Taped: Saturday, November 11, 2017
An Evening With Franklin Thomas was a live to tape show honoring legal, business, and civic leader, Franklin Thomas. Chaired by Ford Foundation President Darren Walker, An Evening With Franklin Thomas featured musical performances by Dianne Reeves, Carmen Lundy, and Ntomb'khona Dlamini. Close friends and associates from Thomas’ time as president and CEO of the Bedford-Stuyvesant Restoration Corporation and president of the Ford Foundation narrated events from Thomas’ life and spoke to his character as a public servant. Presenters included Ursula Burns, Vernon E. Jordan, Edward Lewis, Gay McDougall, Raymond McGuire, Indra Nooyi, Sandra Phillips, Mamphela Ramphele, Judge Albie Sachs, Henry Schacht, and Gloria Steinem. The evening’s stories highlighted Thomas’ intellect, generosity, and charisma. An Evening With Franklin Thomas was a night that will not be soon forgotten by all in attendance.

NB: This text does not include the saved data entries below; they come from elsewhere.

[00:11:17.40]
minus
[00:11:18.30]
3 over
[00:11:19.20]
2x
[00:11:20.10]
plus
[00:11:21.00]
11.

Taped: Saturday, April 22, 2017
An Evening With The HistoryMakers, hosted by actor playwright Regina Taylor and actor Harry Lennix, showcased the richness of Chicago’s African American community, a richness we all need reminded of, amidst all the violence and turmoil, and the significant loss of leadership in the African American community. An Evening With The HistoryMakers is the first program in the An Evening With... series to make The HistoryMakers archive the focus, telling the history and legacy of Chicago through stories from the Collection.

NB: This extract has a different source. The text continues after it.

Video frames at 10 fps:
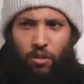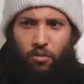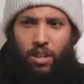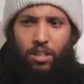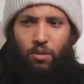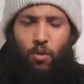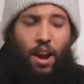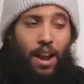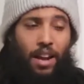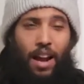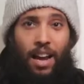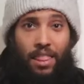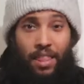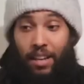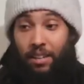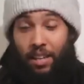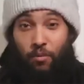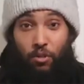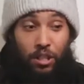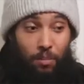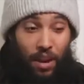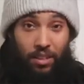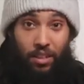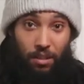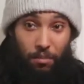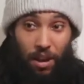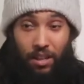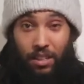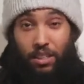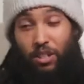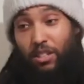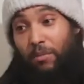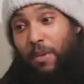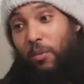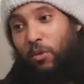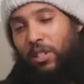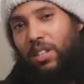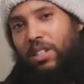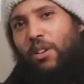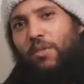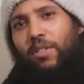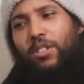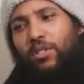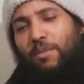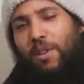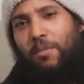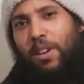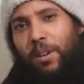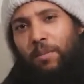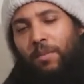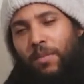The reason why I then give respect to the man is because the man was a selfless human being.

The purpose of An Evening With The HistoryMakers was to educate through the archive, and the HistoryMakers themselves, about the history, lives, careers and contributions of African Americans here in Chicago. The HistoryMakers Collection is about excellence and commitment. It provides role models and a source of identity for young people, empowering them through the stories of those that came before them. An Evening With The HistoryMakers stemmed from the organization's concern about the growing violence and the lack of memory of Chicago’s rich history and legacy as well as the growing generational gap between the city’s youth and older community members.

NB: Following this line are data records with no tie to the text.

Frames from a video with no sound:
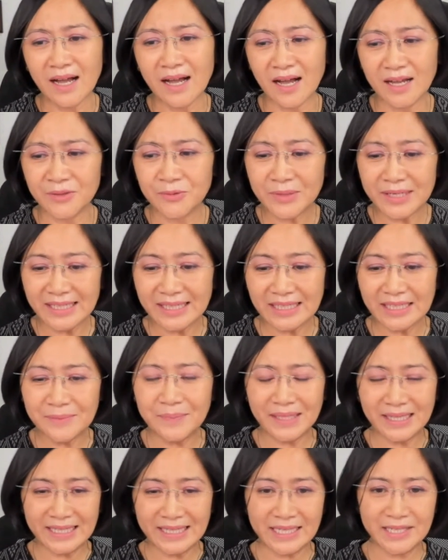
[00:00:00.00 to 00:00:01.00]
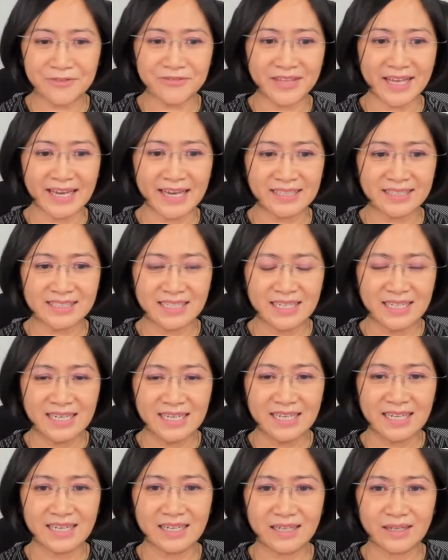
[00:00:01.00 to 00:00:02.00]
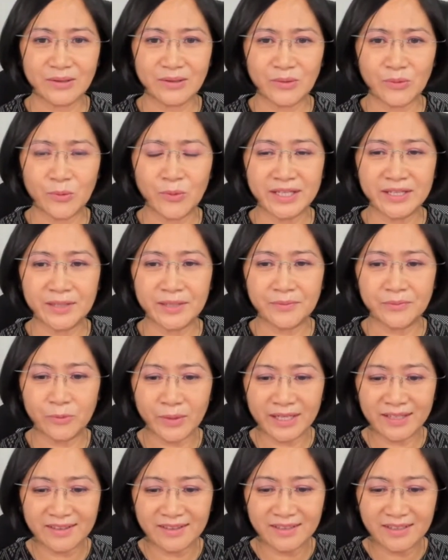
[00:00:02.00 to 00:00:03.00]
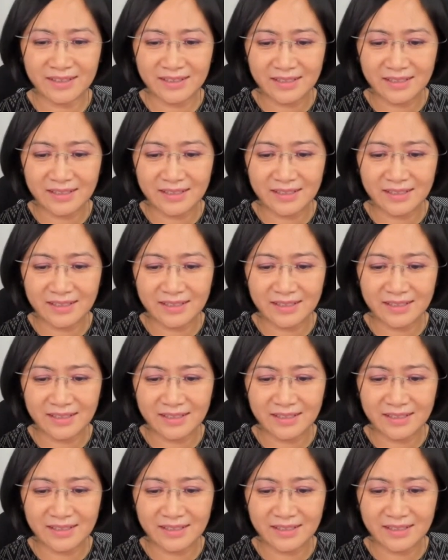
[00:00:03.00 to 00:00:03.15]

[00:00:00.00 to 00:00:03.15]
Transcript: I really believe that uh, with the, with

From Johnson Publishing to Johnson Products, from Operation Push to the Chicago Urban League, from DuSable Museum to the National Black Arts Movement, Chicago was a leader amongst American cities. Yet, increasingly, few know of this history. This, in turn, is having a deleterious effect on our youth, who have been, and continue to be, marginalized. We need to let them know that this history is their rich inheritance.